L'équipe de la CREDHOS commence une activité frénétique : ils se déploient dans la zone, enregistrent la tombe et confirment les coordonnées. Une fois qu'ils ont libéré la tombe de ses plantes et de la vigne, nous discutons avec Dainer Durango, le psychologue de l'équipe, sous l'œil attentif de singes-araignées qui nous observent depuis la cime des arbres. Ce n'est pas la première fois qu'il assiste à une exhumation. Il nous explique que ce n'est que grâce aux informations reçues par les individus et les communautés qu'ils peuvent localiser une tombe. Parfois, les exhumations sont compliquées parce que les tombes se trouvent dans des endroits éloignés ou ne portent pas de signes qui nous permettent de savoir exactement où le corps a été enterré. Il faut aussi tenir compte de l'emplacement, du sol qui indique la vitesse de décomposition d'un corps ou s'il y a une rivière à proximité qui aurait pu emporter les restes. Pour l'exhumation, il est important que rien ne soit endommagé, c'est pourquoi il est nécessaire de tenir compte de la manière dont le ou les corps ont été enterrés, dans quelle position....
La recherche de la famille
Mais le travail ne s'arrête pas là. Au contraire, il ne fait que commencer. Il manque l'exhumation méticuleuse et l'identification du corps, ce qui est un processus lent et parfois infructueux. Sous l'ancienne juridiction de Justice et Paix, qui a enquêté et jugé les crimes des paramilitaires des Forces unies d'autodéfense de Colombie (AUC), 9'410 corps ont été retrouvés sans aucune identification dans des fosses communes ou enterrés presque clandestinement dans des cimetières. Sur 3'000 d'entre eux, rien n'est encore connu. La difficulté fondamentale a trait à l'accès aux dossiers génétiques des parents survivants et aux renseignements clés que seuls les membres de la famille peuvent fournir, comme de savoir si le défunt fumait, ou les vêtements qu’il portait le jour de sa disparition, s'il avait des tatouages ou non, des questions que les enquêteurs n'ont pas posées.
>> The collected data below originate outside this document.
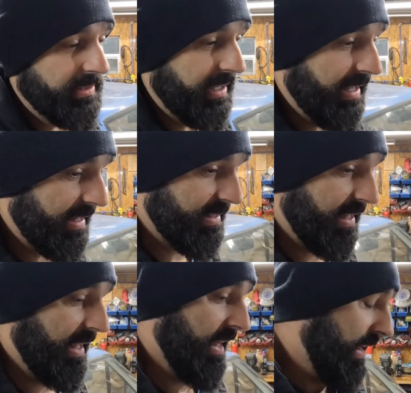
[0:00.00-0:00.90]
really is.
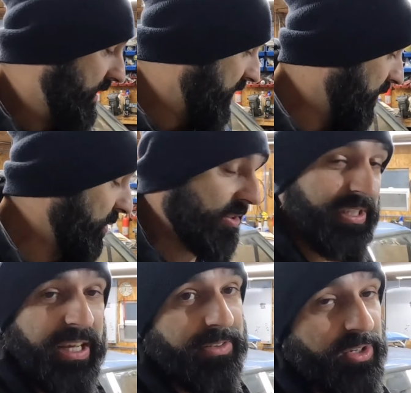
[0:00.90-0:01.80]
So we'll
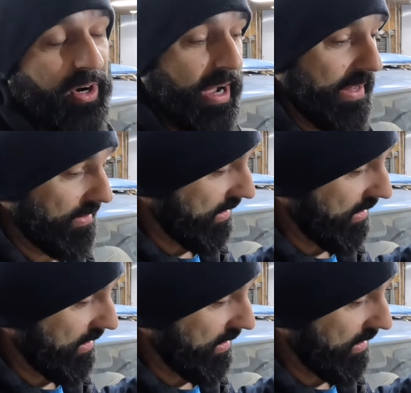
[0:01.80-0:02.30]
see. I'll try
La prochaine étape pour la CREDHOS sera de trouver la famille, qui a déménagé de la région il y a des années. Ce n’est qu’après avoir reçu l’approbation et l’avoir interrogée, qu'ils ont contacté le Comité international de la Croix-Rouge (CICR) pour que leur équipe spécialisée d'anthropologues légistes se charge de l'exhumation, accompagnée par la CREDHOS. Je demande à Dainer si la famille serait présente à l'exhumation, et il me répond que cela dépend de la famille, car c'est une situation douloureuse, qui a un coût émotionnel.
Avec ces premières informations recueillies, nous sommes rentrés laissant la tombe derrière nous. Le soleil se couche déjà et il est trop tard pour descendre de la montagne avant la tombée de la nuit. Luis Francisco nous invite à passer la nuit dans sa ferme, près de la tombe, où nous avons reçu de la nourriture et un endroit pour dormir. Dehors, dans l'obscurité, il y a la forêt qui entoure tout. La même forêt qui garde cette histoire, qui est aussi l'histoire de beaucoup d'autres.